Content starts

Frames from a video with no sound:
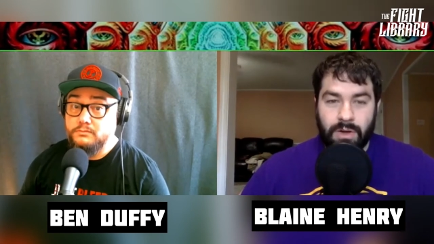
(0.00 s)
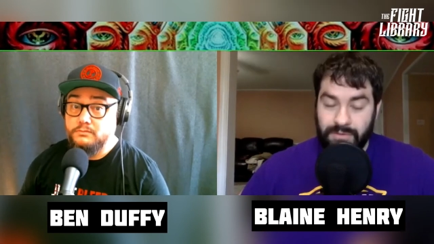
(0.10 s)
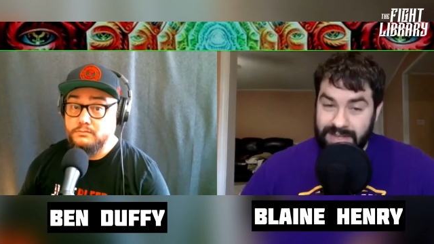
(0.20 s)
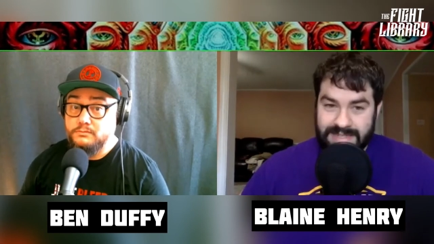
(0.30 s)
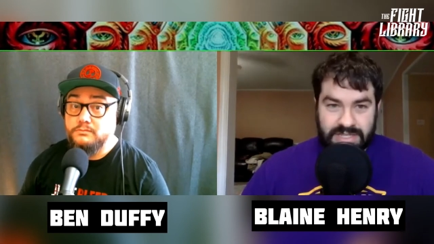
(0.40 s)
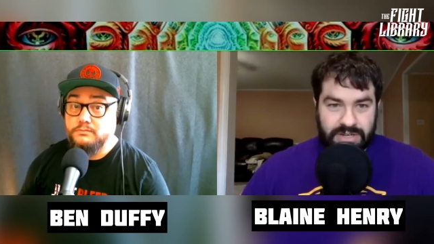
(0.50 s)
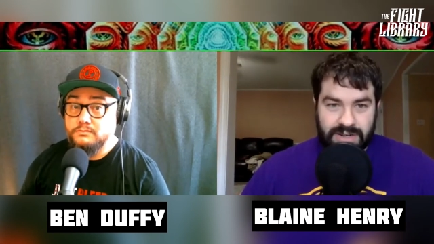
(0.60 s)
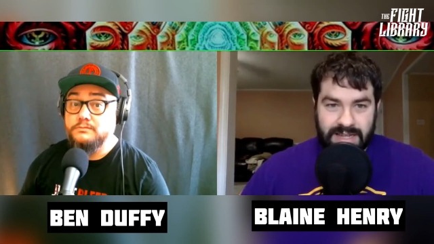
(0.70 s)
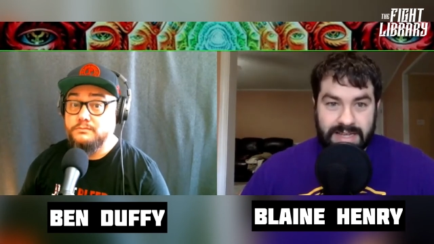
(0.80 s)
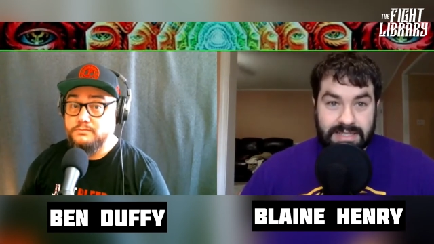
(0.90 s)
Speaker 1: If he gets to your
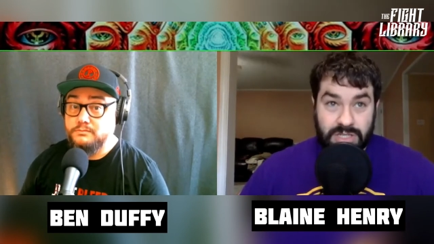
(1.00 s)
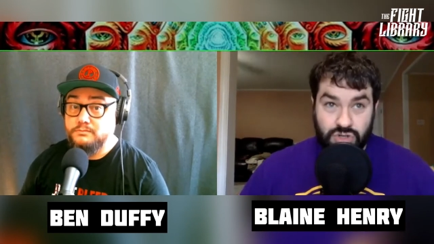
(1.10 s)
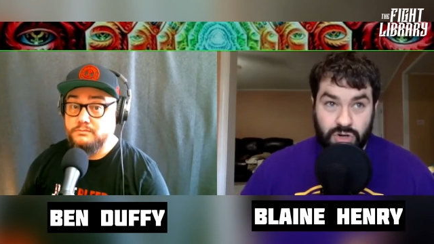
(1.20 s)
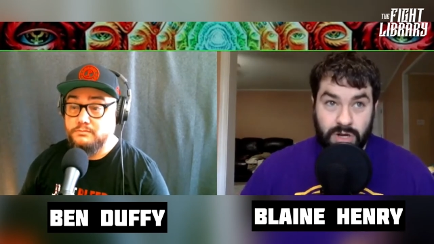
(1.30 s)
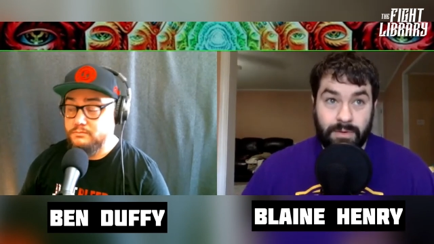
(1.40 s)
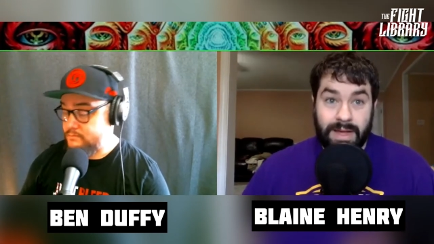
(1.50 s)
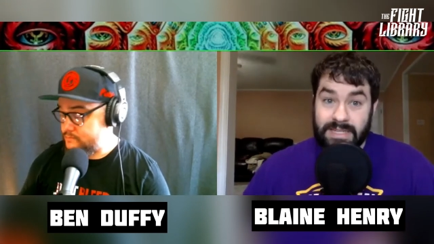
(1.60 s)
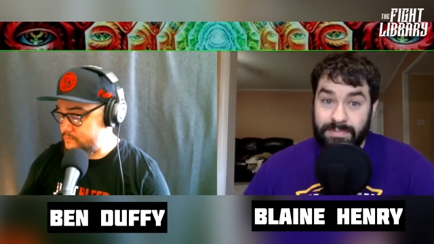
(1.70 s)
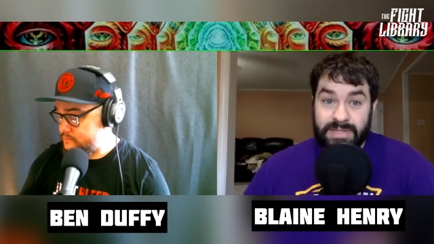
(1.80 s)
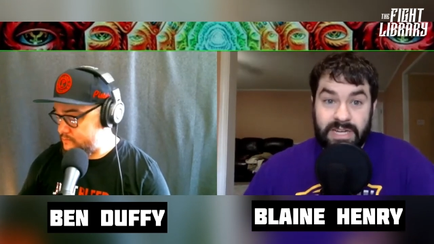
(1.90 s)
legs, it's trouble.
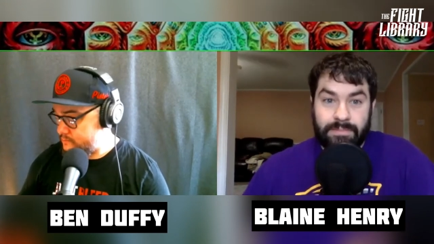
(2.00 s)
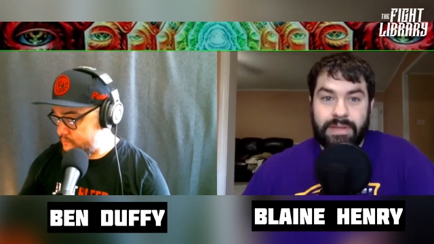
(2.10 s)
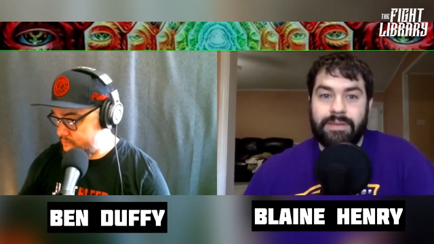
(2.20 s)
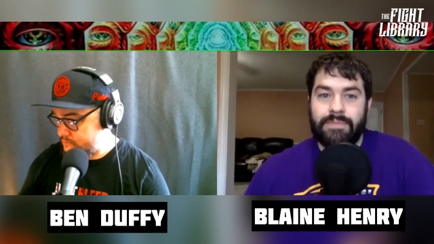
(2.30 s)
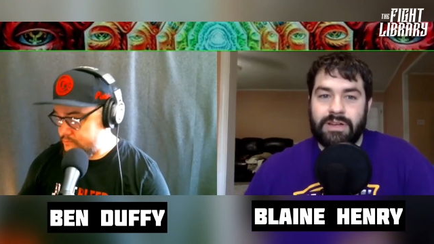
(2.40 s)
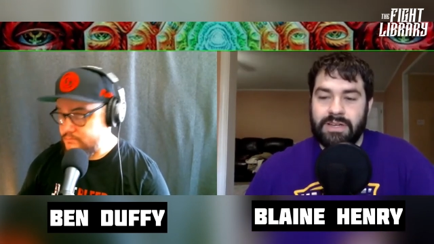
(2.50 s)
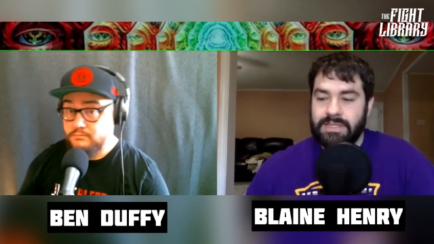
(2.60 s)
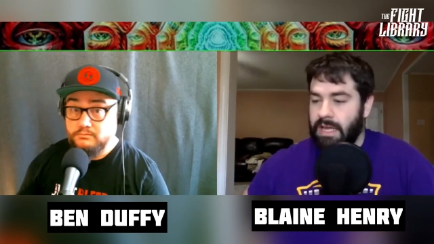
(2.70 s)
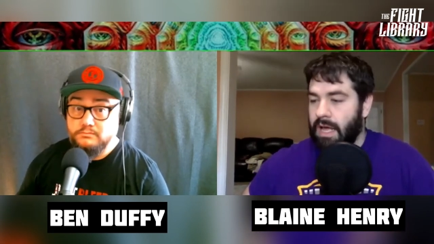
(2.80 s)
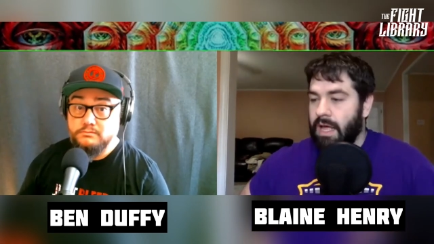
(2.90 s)
Ask BJ Penn because
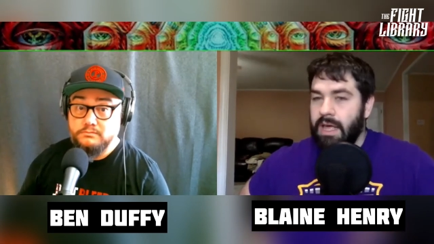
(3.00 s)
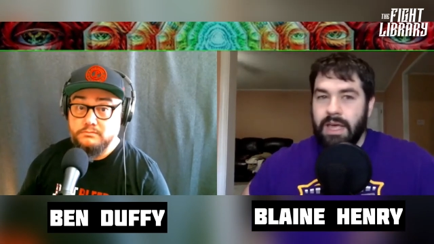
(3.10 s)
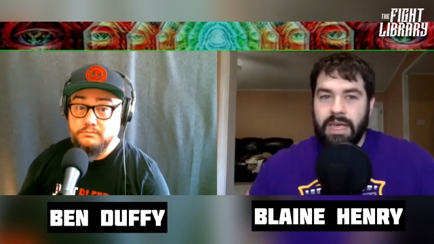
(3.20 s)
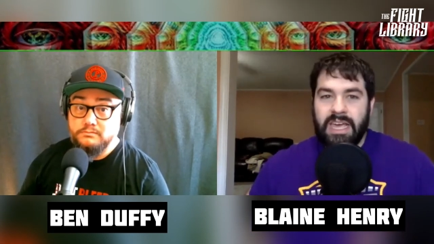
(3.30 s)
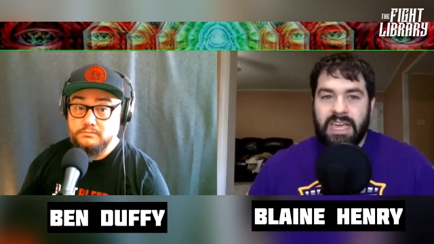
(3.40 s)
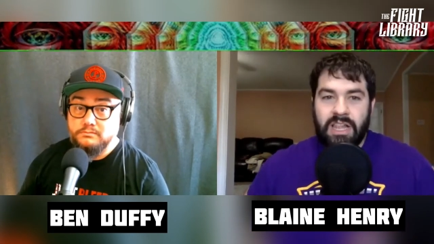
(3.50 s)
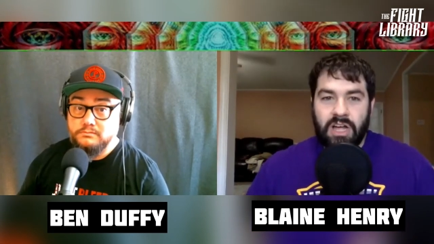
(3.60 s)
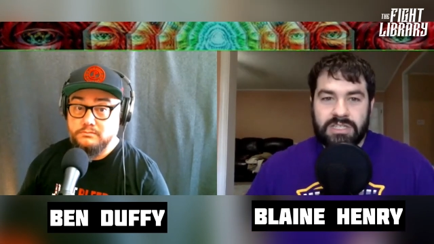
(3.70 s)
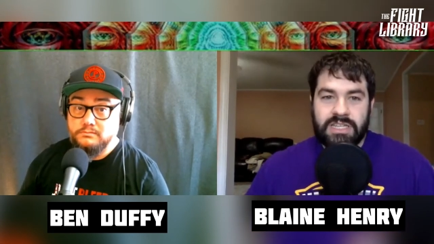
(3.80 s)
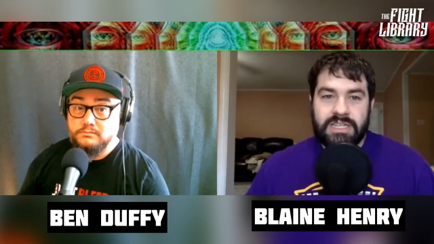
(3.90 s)
uh, he
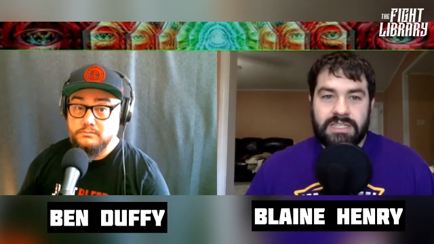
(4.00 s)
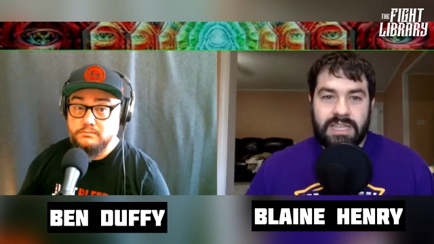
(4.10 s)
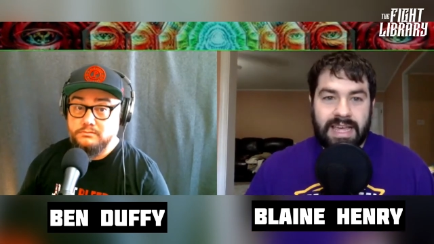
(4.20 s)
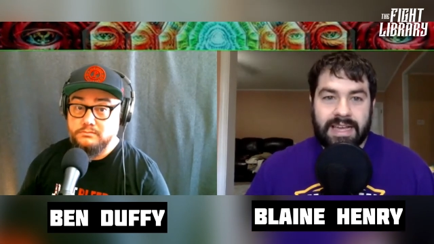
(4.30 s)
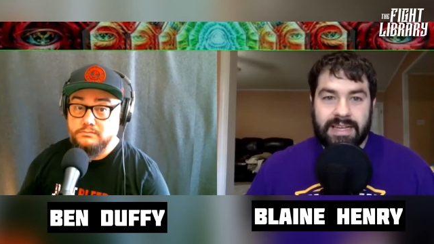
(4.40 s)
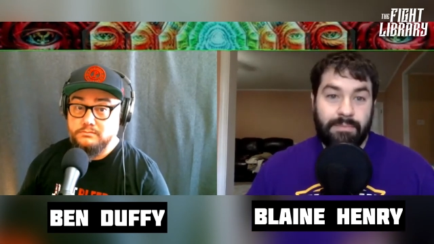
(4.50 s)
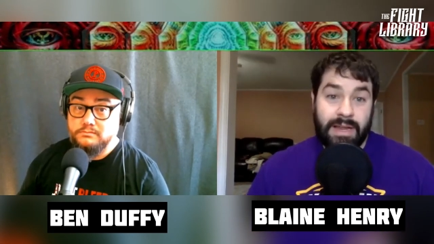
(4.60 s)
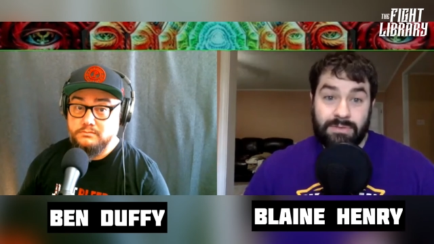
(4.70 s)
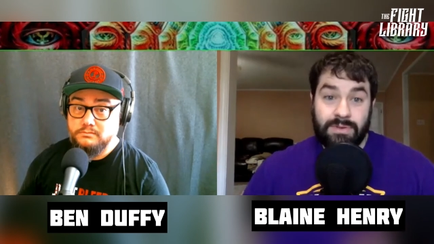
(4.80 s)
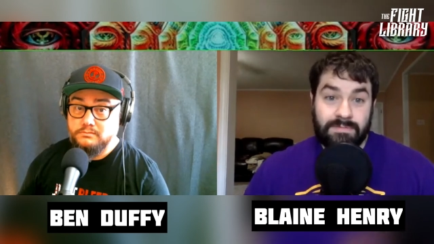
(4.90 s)
lost his leg. He might
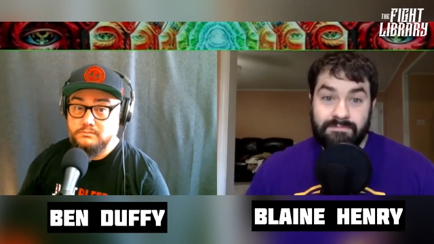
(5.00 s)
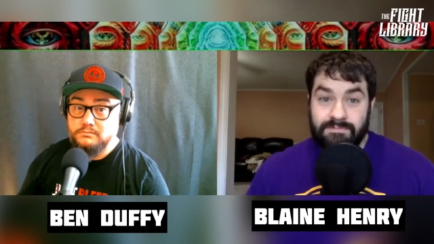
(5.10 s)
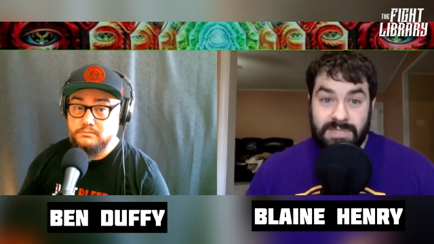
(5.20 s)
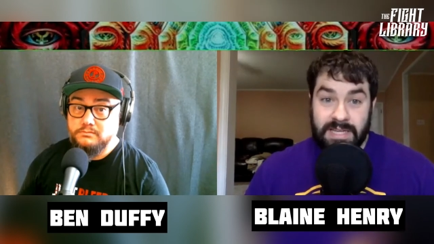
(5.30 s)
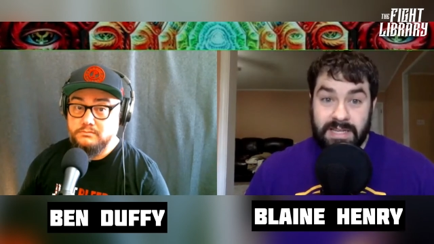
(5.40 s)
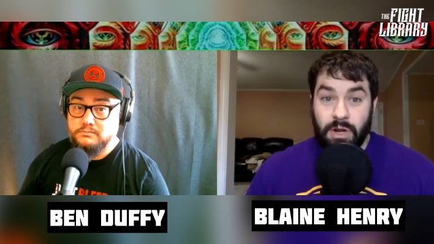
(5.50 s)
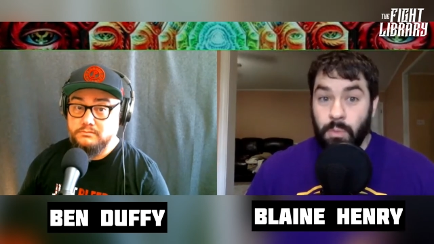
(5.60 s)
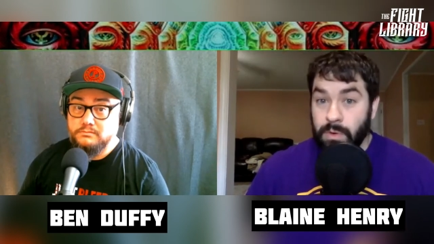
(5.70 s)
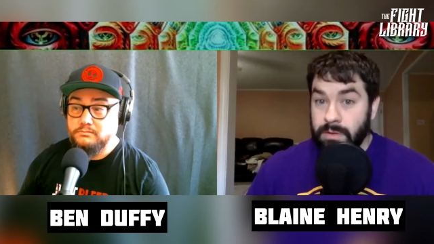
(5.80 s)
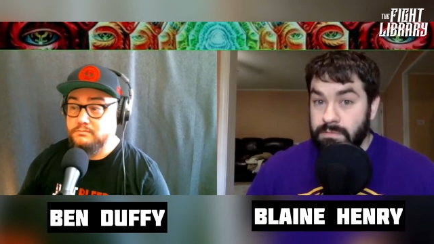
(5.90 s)
as well have taken it home
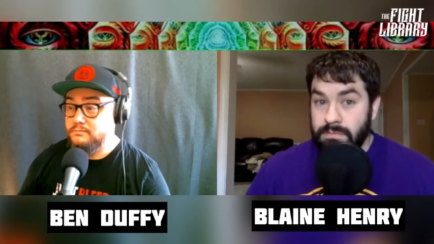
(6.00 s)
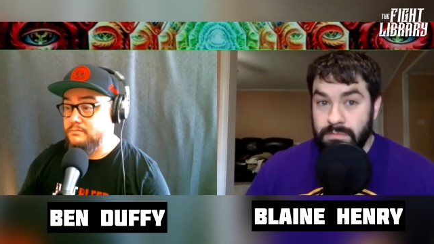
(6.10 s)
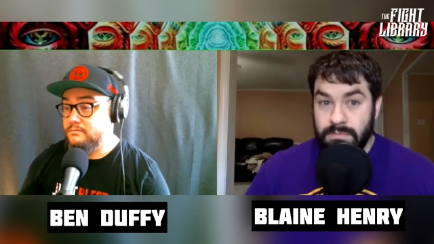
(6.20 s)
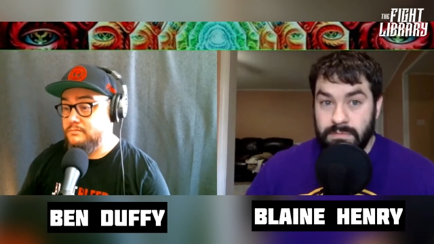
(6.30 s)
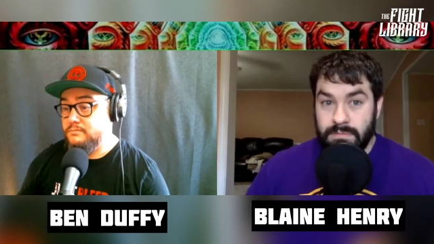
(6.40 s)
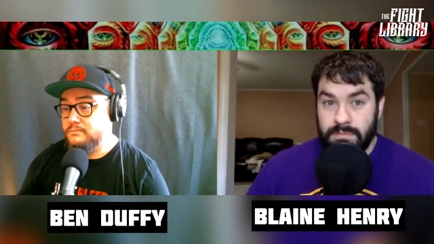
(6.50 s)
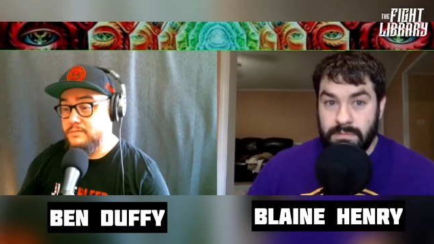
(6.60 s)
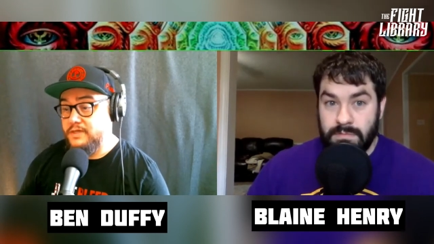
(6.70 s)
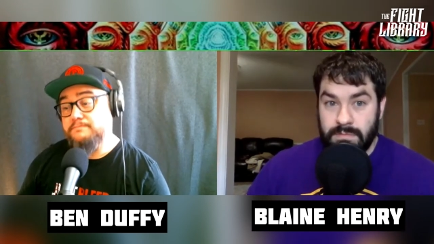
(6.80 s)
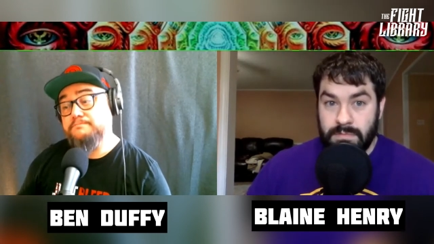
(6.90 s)
with him. Yep.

Content ends

• **What you need to do**
Go through the data above and transcribe it in full, omitting any image.

• **The completed task**
Frames from a video with no sound:
(0.00 s)
(0.10 s)
(0.20 s)
(0.30 s)
(0.40 s)
(0.50 s)
(0.60 s)
(0.70 s)
(0.80 s)
(0.90 s)
Speaker 1: If he gets to your
(1.00 s)
(1.10 s)
(1.20 s)
(1.30 s)
(1.40 s)
(1.50 s)
(1.60 s)
(1.70 s)
(1.80 s)
(1.90 s)
legs, it's trouble.
(2.00 s)
(2.10 s)
(2.20 s)
(2.30 s)
(2.40 s)
(2.50 s)
(2.60 s)
(2.70 s)
(2.80 s)
(2.90 s)
Ask BJ Penn because
(3.00 s)
(3.10 s)
(3.20 s)
(3.30 s)
(3.40 s)
(3.50 s)
(3.60 s)
(3.70 s)
(3.80 s)
(3.90 s)
uh, he
(4.00 s)
(4.10 s)
(4.20 s)
(4.30 s)
(4.40 s)
(4.50 s)
(4.60 s)
(4.70 s)
(4.80 s)
(4.90 s)
lost his leg. He might
(5.00 s)
(5.10 s)
(5.20 s)
(5.30 s)
(5.40 s)
(5.50 s)
(5.60 s)
(5.70 s)
(5.80 s)
(5.90 s)
as well have taken it home
(6.00 s)
(6.10 s)
(6.20 s)
(6.30 s)
(6.40 s)
(6.50 s)
(6.60 s)
(6.70 s)
(6.80 s)
(6.90 s)
with him. Yep.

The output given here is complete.